From the first line to the last, copy the data exactly and drop the pictures.

Stored data entries:

################

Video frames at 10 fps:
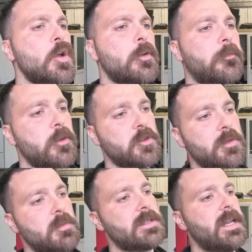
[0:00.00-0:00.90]
First
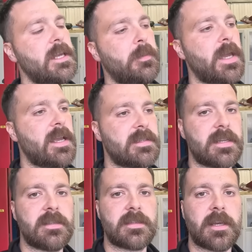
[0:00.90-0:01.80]
one was an ABS
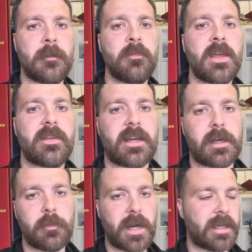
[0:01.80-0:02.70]
sensor, that
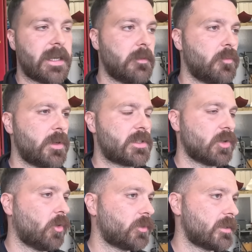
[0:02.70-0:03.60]
come back in, we
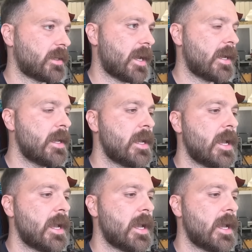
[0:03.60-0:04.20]
sorted that.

################

Answer section:
Video frames at 10 fps:
[0:00.00-0:00.90]
First
[0:00.90-0:01.80]
one was an ABS
[0:01.80-0:02.70]
sensor, that
[0:02.70-0:03.60]
come back in, we
[0:03.60-0:04.20]
sorted that.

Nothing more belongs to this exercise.